At a time when SABC broadcasting staff lack functioning equipment and the SABC cannot implement promised salary increases for them and at a time when allegedly Nicholson is himself under investigation for what seem to be dubious practices — he is allegedly accused in a forensic report of irregularly awarding a multimillion-rand software tender — his salary was increased by 18.4% to R3.3 million a year.

Who approved this salary increase and on what grounds?

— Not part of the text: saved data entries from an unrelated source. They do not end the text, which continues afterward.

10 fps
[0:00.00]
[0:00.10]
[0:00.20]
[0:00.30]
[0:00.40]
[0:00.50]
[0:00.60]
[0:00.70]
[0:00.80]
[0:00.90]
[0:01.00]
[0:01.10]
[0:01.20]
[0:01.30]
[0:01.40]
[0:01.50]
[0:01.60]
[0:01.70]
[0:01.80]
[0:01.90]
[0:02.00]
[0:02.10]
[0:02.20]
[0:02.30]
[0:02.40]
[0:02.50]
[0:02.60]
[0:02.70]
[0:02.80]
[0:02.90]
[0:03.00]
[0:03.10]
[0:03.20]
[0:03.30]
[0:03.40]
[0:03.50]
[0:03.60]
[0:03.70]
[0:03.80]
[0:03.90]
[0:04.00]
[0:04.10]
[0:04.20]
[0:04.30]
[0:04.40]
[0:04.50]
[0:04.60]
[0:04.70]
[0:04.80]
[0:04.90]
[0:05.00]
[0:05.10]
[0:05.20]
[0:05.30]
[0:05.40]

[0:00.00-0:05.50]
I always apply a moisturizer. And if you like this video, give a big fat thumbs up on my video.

“Why has it taken the top brass four years to decide to replace the dysfunctional newsroom server system which causes embarrassing glitches nightly?” the Mail & Guardian’s correspondent asked. Perhaps the question was prompted by the fact that Nicholson and a fellow executive, Sipho Sithole, seem to have been spending more than R2 million a month on consultants in the past year and a half — clearly because they cannot do their massively-remunerated jobs unassisted.

Business Day

Financial Mail

And, according to Beeld, “Millions of rands have been set aside by the SABC for the upgrading of its building’s foyer and the acquisition of luxury cars, while workers don’t even have proper broadcasting equipment. A senior TV news employee, who’s been with the SABC for years, said employees are particularly unhappy that ‘huge amounts of money are still being spent on luxury cars and millions on upgrading the foyer.’ Meanwhile essential broadcasting equipment is ‘in a poor condition and deteriorating quickly’.”

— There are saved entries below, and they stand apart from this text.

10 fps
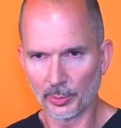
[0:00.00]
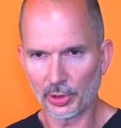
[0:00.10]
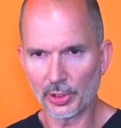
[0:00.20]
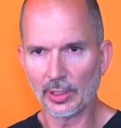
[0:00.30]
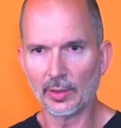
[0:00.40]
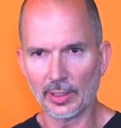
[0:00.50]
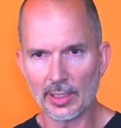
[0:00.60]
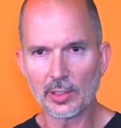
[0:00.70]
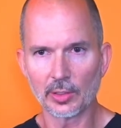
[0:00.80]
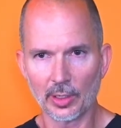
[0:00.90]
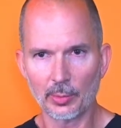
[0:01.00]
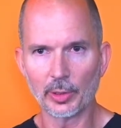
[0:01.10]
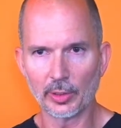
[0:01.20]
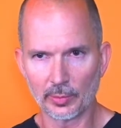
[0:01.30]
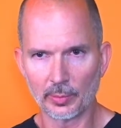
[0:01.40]
machine that heats it up
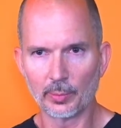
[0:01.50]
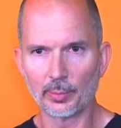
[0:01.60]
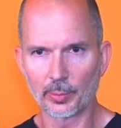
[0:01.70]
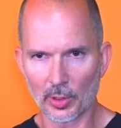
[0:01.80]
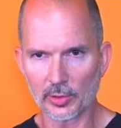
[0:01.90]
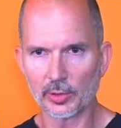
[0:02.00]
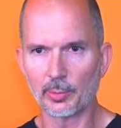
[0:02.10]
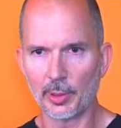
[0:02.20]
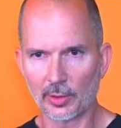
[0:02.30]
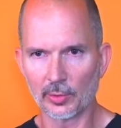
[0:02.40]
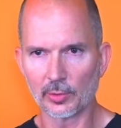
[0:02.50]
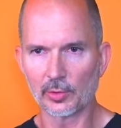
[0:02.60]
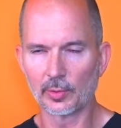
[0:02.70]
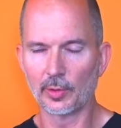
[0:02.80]
and causes it to make those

Nicholson, it seems, feels that he should bear none of the blame for the SABC’s current financial plight, but this Pontius Pilate approach has not impressed Wits journalism professor and one of the founders of the Mail & Guardian, Anton Harber.

In a Sunday Times editorial on March 22 2009, editor Mondli Makhanya says the SABC has become a “honey trap for the greedy” — in other words, what has happened at the SABC is exactly what has happened to SAA, the Land Bank, Robben Island and similar institutions — they have simply become a trough for the politically connected — and deployed — elite to get their snouts into.

There is a very easy way for Nicholson to absolve himself of blame, to show that such concerns do not pertain to him and that he has impeccably discharged his fiduciary duties. Any executive who feels ethically compromised by decisions taken in the organisation that employs him/her, ring fences him or herself by creating a protective paper trail, putting it in writing and making it a matter of tangible record that either they concurred with dubious decisions under duress or distancing themselves from such decisions or, at the very least, questioning them.

Can Nicholson produce such documentary proof?

If he cannot either he should reconsider his position or the powers that be should reconsider it for him.